## ASSIGNED TASK:
Using the records below, transcribe word for word the stretch from the line that contains "[0:13.00-0:13.50]" through the line that contains "[0:21.00-0:22.00]", both end lines included, and nothing else.

Collected data entries
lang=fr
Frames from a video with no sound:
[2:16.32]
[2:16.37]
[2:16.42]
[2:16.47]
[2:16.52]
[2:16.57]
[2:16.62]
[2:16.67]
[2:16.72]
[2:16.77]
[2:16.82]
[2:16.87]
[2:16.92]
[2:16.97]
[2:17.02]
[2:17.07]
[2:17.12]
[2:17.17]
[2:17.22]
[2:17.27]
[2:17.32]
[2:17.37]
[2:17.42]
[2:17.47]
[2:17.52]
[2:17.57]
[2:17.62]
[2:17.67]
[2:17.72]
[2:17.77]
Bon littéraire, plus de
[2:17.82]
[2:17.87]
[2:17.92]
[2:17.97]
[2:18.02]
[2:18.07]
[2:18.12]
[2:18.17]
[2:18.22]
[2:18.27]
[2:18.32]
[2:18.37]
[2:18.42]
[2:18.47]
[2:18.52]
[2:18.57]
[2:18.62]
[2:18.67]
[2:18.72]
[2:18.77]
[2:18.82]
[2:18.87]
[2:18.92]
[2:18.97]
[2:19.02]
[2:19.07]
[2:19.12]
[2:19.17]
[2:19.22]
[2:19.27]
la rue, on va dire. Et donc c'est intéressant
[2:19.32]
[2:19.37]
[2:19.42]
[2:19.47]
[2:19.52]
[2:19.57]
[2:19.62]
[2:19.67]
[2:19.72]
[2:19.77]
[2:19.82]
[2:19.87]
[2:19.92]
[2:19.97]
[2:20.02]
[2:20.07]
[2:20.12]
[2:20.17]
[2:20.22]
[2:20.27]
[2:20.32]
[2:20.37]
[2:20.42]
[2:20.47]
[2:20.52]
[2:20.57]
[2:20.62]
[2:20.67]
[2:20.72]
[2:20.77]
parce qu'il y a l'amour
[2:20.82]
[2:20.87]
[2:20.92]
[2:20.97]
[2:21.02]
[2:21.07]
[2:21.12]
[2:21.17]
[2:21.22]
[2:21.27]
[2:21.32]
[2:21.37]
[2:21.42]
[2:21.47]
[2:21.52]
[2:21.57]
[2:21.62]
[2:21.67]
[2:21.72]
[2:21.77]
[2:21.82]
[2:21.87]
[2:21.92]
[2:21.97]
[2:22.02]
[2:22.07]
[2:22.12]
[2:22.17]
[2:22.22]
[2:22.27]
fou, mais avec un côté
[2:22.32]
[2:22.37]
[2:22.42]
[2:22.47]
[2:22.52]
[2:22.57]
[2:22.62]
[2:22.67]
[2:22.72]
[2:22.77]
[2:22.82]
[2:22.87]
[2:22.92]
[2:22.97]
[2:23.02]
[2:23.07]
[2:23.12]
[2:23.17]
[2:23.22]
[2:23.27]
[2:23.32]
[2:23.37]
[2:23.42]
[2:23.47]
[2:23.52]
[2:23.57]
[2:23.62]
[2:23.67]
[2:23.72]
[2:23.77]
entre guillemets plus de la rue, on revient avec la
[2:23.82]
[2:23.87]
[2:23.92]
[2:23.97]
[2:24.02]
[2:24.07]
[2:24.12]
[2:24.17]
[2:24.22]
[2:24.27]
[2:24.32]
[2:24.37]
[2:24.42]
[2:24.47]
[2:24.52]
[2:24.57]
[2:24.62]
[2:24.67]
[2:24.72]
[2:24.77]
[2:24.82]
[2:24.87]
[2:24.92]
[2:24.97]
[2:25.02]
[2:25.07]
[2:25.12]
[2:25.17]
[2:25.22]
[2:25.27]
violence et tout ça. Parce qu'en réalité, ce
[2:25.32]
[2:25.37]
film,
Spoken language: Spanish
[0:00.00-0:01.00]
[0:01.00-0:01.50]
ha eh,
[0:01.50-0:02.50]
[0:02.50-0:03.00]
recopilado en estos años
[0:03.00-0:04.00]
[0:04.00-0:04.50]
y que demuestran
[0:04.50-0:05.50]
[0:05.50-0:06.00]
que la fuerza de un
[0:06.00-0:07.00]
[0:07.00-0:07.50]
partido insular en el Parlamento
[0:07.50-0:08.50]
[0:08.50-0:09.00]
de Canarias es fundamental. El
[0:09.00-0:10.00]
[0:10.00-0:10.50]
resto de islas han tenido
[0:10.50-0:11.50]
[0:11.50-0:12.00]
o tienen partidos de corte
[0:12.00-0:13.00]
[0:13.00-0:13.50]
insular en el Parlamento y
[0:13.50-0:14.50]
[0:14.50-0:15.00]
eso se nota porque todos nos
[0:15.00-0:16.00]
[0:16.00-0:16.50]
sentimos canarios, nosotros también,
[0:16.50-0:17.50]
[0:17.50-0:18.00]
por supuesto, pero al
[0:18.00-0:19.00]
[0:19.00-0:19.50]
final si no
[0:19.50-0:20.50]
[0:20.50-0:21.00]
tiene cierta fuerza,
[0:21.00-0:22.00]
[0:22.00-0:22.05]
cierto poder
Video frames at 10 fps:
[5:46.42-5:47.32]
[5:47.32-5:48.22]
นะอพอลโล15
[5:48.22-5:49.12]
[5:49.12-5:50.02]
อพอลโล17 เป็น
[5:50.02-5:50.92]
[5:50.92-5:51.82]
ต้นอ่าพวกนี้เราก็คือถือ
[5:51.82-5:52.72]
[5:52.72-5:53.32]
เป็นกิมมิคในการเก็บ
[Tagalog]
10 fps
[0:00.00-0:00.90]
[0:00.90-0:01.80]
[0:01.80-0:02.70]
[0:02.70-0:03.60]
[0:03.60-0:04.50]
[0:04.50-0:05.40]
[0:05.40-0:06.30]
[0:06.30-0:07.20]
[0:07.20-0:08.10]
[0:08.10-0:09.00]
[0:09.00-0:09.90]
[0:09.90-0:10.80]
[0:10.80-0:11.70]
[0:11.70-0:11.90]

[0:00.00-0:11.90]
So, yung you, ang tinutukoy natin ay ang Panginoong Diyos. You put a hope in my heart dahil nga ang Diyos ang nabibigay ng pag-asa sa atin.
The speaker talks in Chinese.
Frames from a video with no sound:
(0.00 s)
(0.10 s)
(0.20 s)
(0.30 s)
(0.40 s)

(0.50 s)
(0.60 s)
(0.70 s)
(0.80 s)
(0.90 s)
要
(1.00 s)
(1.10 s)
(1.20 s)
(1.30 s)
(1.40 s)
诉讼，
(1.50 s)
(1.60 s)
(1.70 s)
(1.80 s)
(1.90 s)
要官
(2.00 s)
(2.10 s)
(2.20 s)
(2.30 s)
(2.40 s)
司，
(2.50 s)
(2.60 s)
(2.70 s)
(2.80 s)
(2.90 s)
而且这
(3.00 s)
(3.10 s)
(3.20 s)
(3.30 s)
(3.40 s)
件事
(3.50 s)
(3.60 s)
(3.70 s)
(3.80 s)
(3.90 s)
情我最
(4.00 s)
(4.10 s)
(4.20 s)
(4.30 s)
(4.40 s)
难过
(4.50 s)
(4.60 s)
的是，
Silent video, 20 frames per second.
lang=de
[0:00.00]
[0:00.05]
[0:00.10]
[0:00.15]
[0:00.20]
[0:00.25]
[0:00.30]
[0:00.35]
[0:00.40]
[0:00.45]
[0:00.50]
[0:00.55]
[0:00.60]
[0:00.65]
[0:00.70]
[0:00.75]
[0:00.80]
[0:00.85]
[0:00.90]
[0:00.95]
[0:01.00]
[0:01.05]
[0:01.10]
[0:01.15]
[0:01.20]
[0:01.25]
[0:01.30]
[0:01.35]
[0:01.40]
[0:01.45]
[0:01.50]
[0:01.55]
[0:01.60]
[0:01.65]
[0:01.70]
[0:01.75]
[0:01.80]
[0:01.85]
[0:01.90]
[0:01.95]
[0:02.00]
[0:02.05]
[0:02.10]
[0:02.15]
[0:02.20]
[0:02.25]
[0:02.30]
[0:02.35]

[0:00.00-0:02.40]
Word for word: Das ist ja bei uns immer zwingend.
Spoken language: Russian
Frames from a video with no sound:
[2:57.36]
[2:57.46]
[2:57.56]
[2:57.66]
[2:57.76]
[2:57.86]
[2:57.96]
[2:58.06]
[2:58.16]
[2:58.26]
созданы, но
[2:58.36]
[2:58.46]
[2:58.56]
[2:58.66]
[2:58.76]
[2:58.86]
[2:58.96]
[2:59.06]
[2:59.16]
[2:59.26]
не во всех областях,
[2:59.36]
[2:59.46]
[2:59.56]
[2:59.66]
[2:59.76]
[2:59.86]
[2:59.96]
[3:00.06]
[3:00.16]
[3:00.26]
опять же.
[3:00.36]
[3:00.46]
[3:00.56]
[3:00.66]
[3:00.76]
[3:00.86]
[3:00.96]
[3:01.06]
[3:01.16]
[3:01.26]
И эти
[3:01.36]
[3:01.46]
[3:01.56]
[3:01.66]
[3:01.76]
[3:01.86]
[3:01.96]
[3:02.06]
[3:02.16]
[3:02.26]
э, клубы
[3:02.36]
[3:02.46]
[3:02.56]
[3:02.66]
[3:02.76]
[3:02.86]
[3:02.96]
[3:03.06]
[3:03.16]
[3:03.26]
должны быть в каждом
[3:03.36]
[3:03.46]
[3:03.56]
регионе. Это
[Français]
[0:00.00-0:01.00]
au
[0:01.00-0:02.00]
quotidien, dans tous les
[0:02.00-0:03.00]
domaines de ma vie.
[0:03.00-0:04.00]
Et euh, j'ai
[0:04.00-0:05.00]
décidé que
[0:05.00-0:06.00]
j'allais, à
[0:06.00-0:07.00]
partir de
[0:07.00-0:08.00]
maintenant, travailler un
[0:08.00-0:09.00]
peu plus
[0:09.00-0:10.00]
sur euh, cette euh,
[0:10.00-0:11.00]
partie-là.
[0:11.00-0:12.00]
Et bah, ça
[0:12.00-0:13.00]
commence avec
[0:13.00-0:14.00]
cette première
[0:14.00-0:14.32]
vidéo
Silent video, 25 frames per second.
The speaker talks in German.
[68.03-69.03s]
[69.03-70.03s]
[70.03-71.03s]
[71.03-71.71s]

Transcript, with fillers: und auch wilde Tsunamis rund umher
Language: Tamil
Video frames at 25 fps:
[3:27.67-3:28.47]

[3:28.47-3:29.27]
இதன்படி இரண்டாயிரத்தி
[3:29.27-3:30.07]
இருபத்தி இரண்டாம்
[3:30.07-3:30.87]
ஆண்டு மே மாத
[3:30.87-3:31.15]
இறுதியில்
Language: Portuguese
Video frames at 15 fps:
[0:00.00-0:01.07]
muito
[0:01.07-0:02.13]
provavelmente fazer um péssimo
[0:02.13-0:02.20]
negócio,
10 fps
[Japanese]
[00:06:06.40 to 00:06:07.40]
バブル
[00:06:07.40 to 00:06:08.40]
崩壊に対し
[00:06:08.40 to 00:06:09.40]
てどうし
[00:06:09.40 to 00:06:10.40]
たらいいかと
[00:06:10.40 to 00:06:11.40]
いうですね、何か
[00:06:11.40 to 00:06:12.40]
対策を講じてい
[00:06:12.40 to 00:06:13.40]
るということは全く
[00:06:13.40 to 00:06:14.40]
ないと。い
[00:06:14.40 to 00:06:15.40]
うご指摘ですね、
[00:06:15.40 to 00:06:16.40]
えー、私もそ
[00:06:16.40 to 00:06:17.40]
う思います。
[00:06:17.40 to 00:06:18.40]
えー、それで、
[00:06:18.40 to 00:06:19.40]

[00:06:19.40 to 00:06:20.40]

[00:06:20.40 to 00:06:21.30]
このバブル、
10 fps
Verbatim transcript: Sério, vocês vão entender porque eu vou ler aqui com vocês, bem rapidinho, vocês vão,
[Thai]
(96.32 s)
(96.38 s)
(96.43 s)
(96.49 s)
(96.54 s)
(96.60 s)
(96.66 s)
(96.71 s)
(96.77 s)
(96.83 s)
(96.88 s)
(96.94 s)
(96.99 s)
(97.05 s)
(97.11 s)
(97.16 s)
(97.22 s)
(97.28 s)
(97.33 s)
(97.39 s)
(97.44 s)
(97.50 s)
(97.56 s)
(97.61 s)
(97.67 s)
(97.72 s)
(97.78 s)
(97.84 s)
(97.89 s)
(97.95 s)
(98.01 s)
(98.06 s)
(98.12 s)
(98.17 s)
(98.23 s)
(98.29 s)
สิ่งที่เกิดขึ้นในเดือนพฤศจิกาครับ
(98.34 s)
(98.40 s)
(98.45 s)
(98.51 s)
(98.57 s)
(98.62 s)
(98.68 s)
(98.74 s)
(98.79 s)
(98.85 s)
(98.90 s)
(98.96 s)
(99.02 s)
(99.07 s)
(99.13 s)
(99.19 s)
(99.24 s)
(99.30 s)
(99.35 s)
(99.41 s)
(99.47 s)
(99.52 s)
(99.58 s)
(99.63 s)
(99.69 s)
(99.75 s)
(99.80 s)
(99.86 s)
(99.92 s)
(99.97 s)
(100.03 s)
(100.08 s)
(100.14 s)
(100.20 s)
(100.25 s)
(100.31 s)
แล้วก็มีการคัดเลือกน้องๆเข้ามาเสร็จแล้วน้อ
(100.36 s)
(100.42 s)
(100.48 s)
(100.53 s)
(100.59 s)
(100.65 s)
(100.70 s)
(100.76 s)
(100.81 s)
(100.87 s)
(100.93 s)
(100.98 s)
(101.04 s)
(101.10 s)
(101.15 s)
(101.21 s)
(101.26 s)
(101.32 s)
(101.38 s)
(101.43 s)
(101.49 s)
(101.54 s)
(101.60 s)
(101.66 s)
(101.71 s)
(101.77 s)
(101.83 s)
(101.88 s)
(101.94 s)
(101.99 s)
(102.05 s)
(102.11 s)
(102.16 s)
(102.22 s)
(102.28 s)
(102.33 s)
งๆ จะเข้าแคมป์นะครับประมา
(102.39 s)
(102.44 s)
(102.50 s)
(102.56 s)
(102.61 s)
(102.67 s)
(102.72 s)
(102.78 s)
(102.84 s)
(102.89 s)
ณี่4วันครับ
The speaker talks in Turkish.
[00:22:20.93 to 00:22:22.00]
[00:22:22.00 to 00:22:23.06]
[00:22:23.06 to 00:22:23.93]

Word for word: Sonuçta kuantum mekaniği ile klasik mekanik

## ANSWER:
[0:13.00-0:13.50]
insular en el Parlamento y
[0:13.50-0:14.50]
[0:14.50-0:15.00]
eso se nota porque todos nos
[0:15.00-0:16.00]
[0:16.00-0:16.50]
sentimos canarios, nosotros también,
[0:16.50-0:17.50]
[0:17.50-0:18.00]
por supuesto, pero al
[0:18.00-0:19.00]
[0:19.00-0:19.50]
final si no
[0:19.50-0:20.50]
[0:20.50-0:21.00]
tiene cierta fuerza,
[0:21.00-0:22.00]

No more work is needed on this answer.